Others had it closer to 500-600TB, so that was what I was working with. I quickly looked at Dell and saw about $50k per NAS fully loaded and figured he would need two. 

MM
Michael Miller
Jun 21, 2018

If you know what your doing you can get the storage for this project between 25-50k easy.

Avatar
Jon Dillabaugh
Jun 21, 2018
Pro Focus LLC

Good to know. Never had such a retention requirement. 

JS
John Silis
Jun 21, 2018

Thanks to everyone for your input.

I got the info I need and will proceed accordingly.

Avatar
Scott Bradford
Jun 25, 2018
IPVMU Certified

I looked into something like this for a food manufacturing company as well.  Ask them if they need full frame rate for the long term video. You could do something pretty simple like Video Grooming with Milestone. Record the first 30-90 days of full res video at 25 FPS and then drop it to 5-10 fps for days 91-365. If you have an accident or food outbreak, you'll probably know about it within the first 90 days.
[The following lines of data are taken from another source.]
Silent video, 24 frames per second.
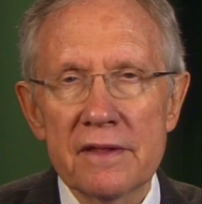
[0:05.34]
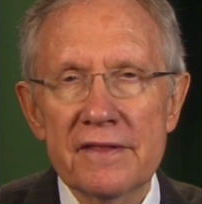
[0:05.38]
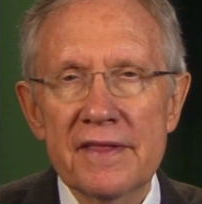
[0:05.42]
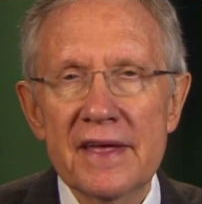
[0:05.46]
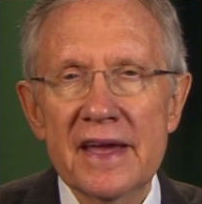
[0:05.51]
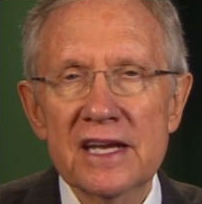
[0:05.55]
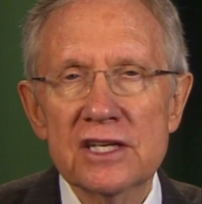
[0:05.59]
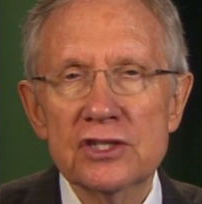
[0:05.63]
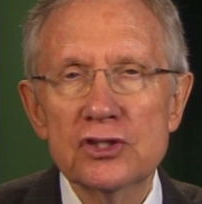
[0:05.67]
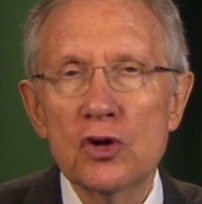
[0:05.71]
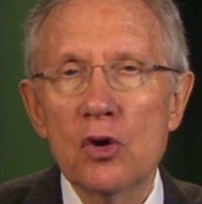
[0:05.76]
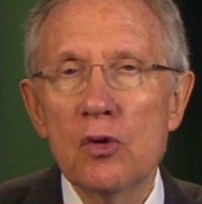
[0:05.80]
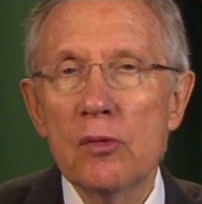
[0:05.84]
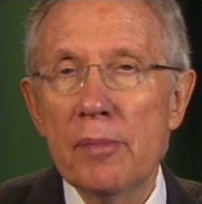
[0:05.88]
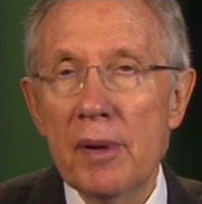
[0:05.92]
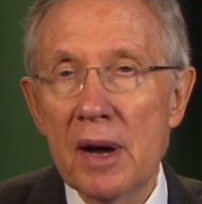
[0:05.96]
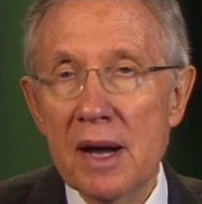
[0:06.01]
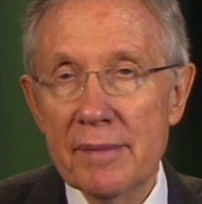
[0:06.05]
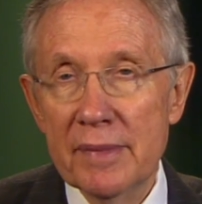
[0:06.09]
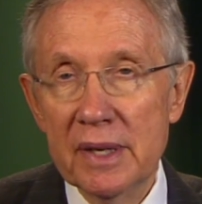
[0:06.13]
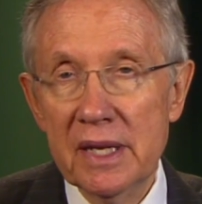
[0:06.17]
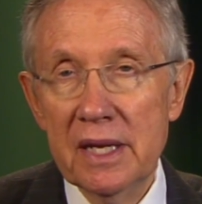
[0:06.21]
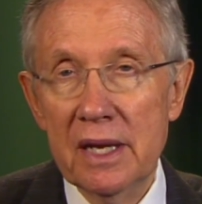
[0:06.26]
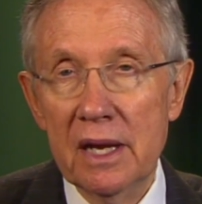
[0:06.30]
thanks to
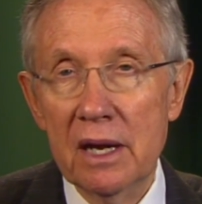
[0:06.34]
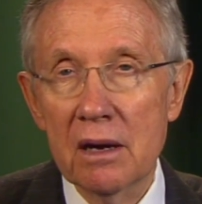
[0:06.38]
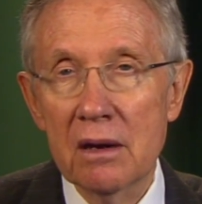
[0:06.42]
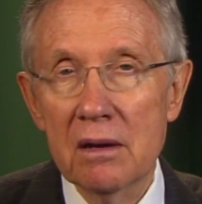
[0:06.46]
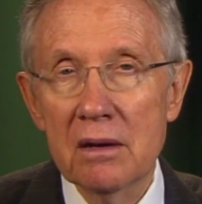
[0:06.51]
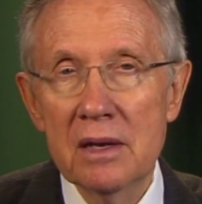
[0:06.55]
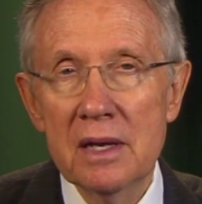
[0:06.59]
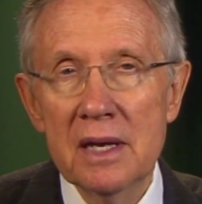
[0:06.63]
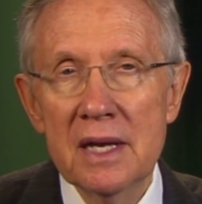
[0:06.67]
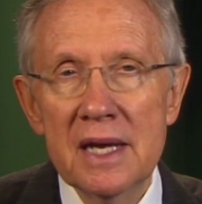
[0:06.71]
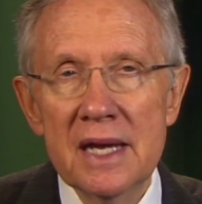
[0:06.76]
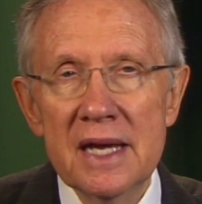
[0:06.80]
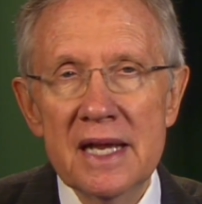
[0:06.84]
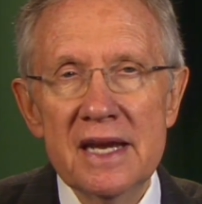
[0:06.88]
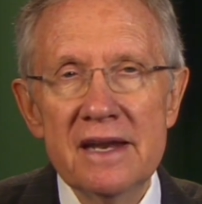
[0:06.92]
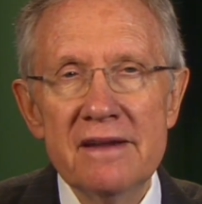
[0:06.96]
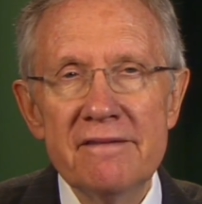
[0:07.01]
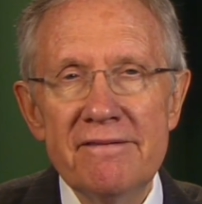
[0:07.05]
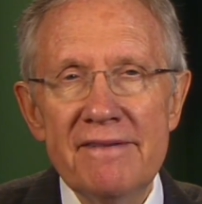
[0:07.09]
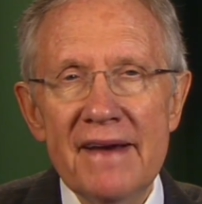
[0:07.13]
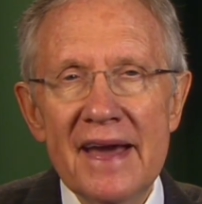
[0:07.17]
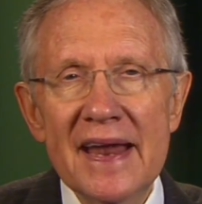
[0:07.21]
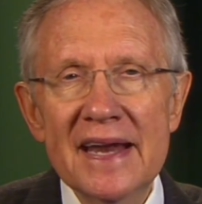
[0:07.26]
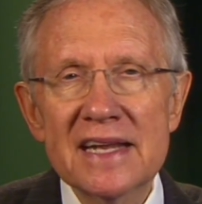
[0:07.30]
Obamacare,
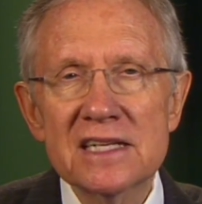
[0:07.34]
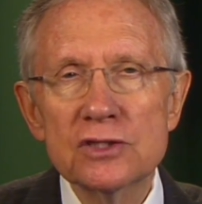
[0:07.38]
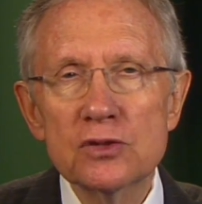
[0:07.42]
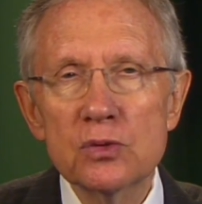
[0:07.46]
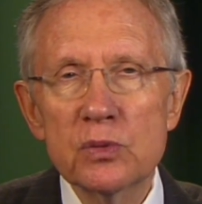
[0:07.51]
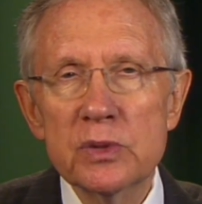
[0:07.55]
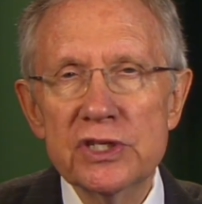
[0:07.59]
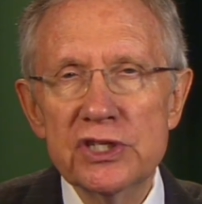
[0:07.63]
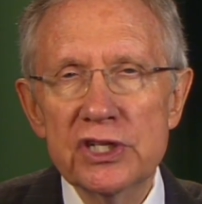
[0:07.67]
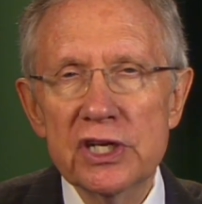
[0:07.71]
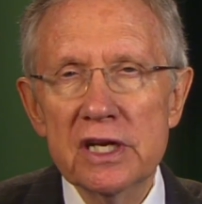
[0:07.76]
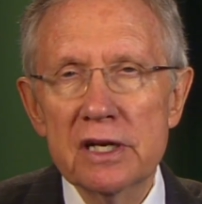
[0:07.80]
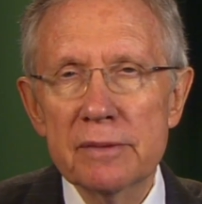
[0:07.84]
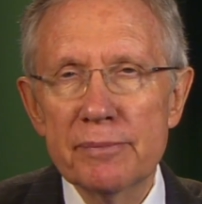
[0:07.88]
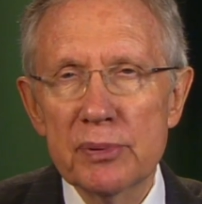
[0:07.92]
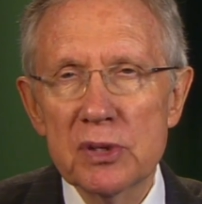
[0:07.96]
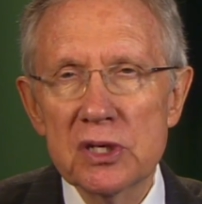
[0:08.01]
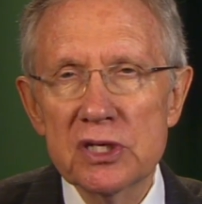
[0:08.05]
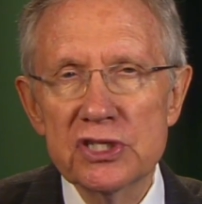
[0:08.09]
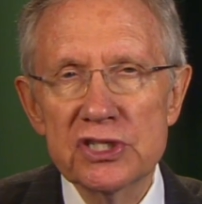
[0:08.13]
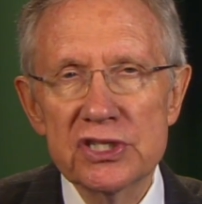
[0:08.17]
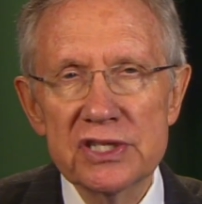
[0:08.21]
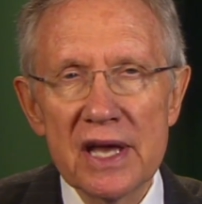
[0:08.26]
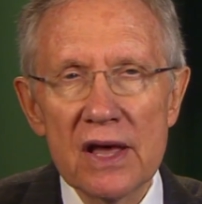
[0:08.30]
Nevadans wishing to
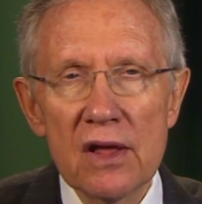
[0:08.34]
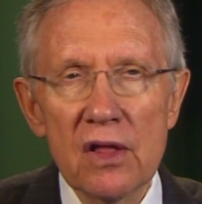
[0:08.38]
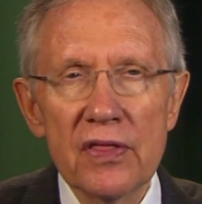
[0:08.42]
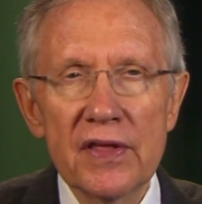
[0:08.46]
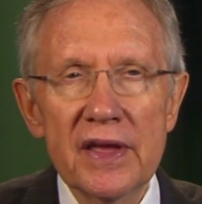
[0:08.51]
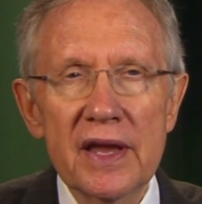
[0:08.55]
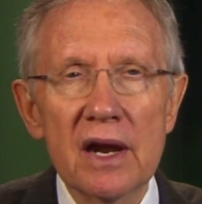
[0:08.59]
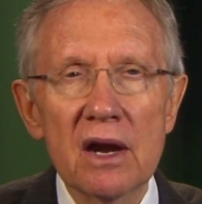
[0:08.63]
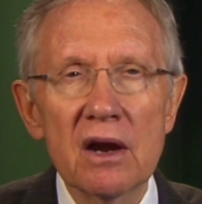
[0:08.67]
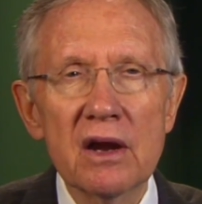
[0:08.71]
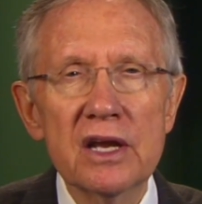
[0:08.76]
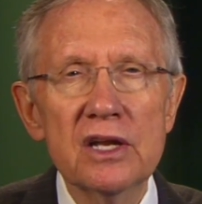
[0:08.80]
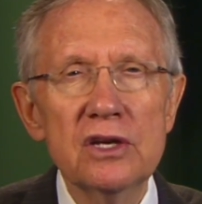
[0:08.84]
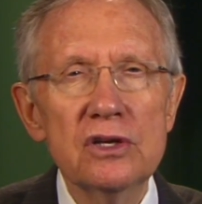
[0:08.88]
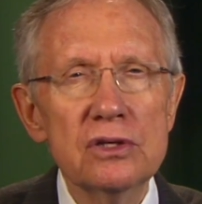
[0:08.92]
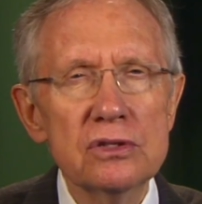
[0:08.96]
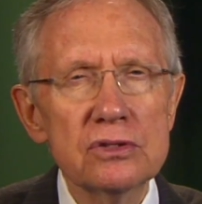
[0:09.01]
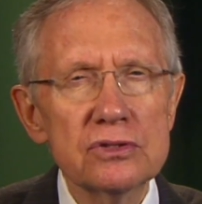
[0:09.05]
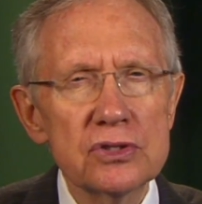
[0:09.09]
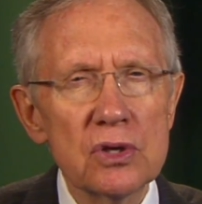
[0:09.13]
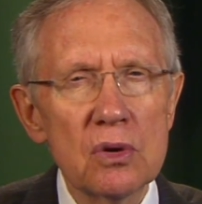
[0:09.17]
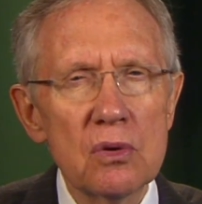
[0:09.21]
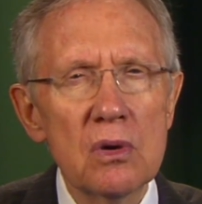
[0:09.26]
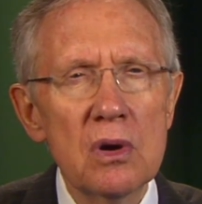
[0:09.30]
purchase health care can do
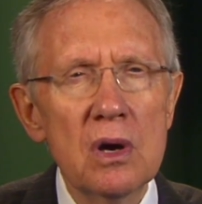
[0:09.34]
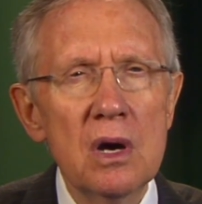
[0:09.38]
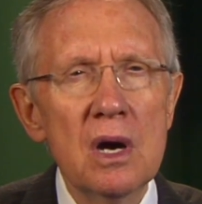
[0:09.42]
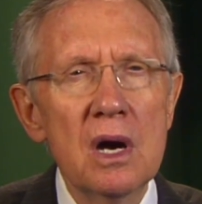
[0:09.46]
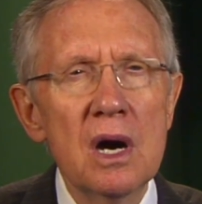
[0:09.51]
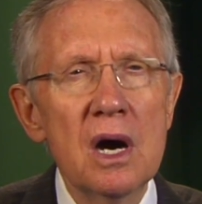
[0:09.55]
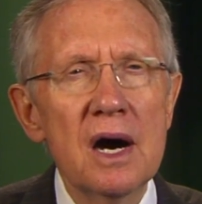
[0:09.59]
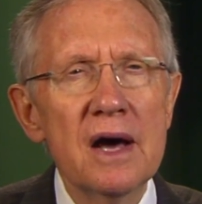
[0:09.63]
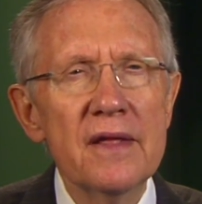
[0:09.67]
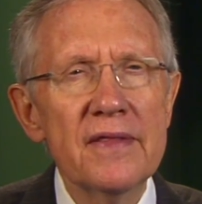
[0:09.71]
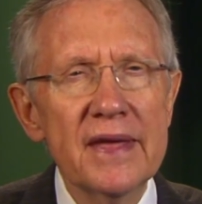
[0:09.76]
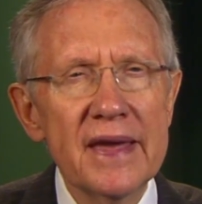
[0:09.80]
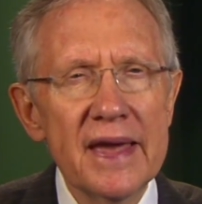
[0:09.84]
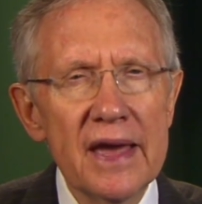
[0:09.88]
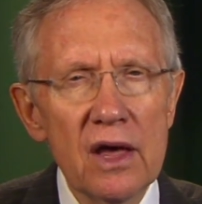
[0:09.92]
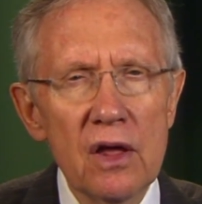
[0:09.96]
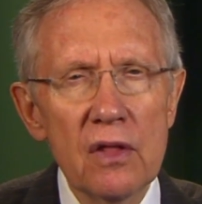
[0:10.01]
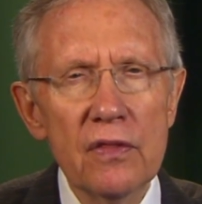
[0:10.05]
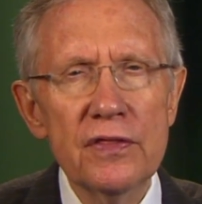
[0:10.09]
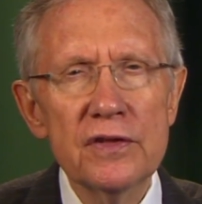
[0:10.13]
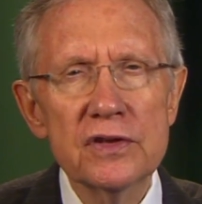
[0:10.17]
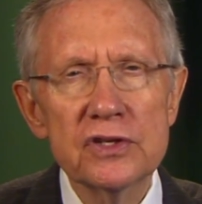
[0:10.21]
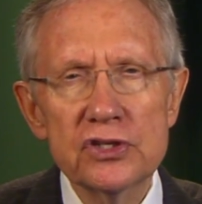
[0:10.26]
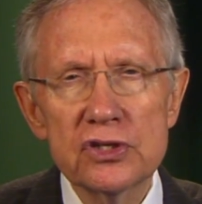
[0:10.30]
so on the
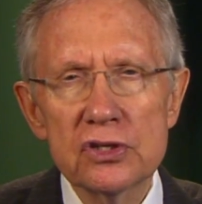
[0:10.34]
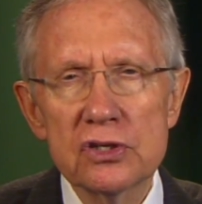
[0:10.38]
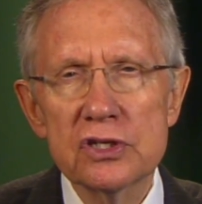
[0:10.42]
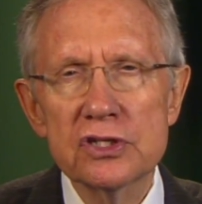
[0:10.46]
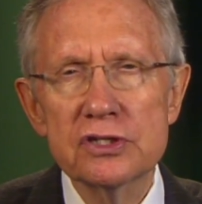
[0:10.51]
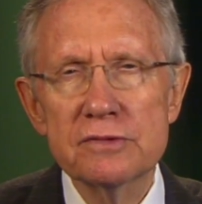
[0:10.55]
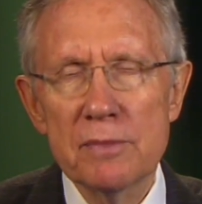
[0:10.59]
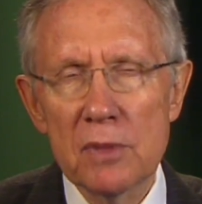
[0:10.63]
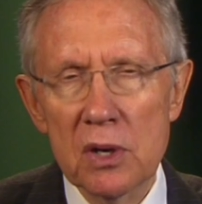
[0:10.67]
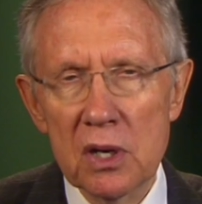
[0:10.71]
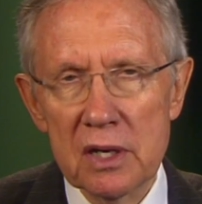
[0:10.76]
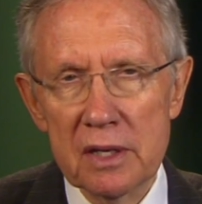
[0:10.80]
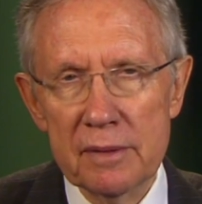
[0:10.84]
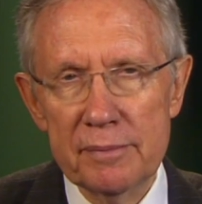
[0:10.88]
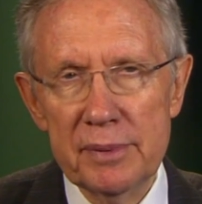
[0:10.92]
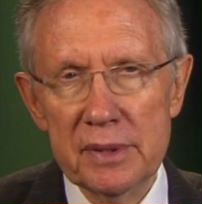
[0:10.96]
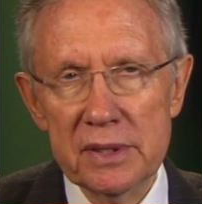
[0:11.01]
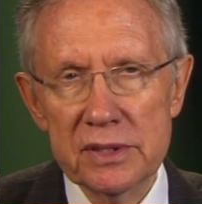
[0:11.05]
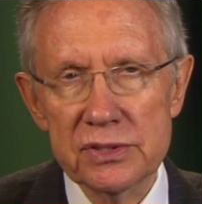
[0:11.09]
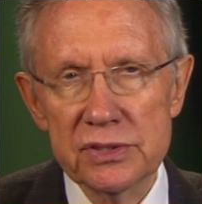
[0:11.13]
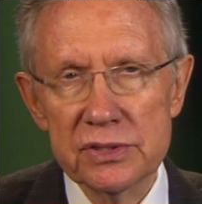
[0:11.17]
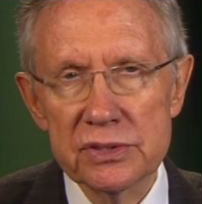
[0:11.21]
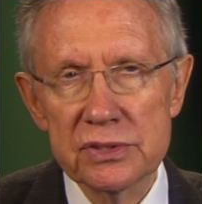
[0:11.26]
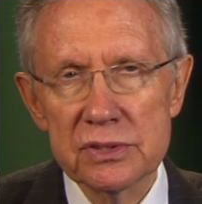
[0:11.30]
health insurance
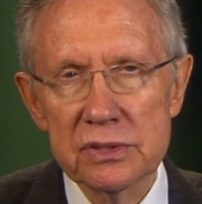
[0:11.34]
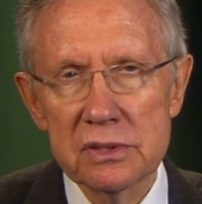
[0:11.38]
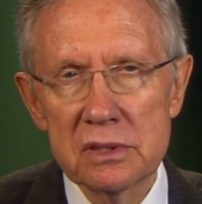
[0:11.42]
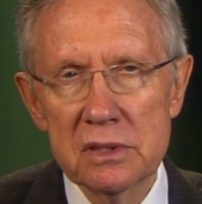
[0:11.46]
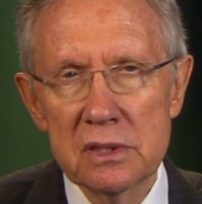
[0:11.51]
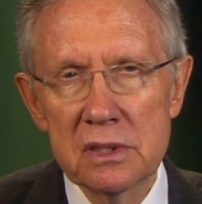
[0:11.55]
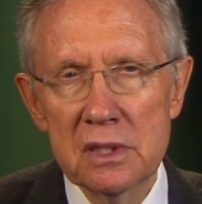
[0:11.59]
marketplaces,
The 91-365 day video is just a back up CYA. 

 

Also, does the plant operate 24-7-365? If they are only M-F 8a-6p then you get to drop off the nights and weekend video

UI
Undisclosed Integrator #1
Jun 25, 2018

The issue I was asked to work on (many years ago) involved a processor who was being asked by the food chain to make sure items were not added during processing. 

Without trying to be graphic, I was told a whole chicken enters the process and formed pieces exit it with little human involvement. 

Therefore they wanted the fastest frame rate available which was 30 per second at the time.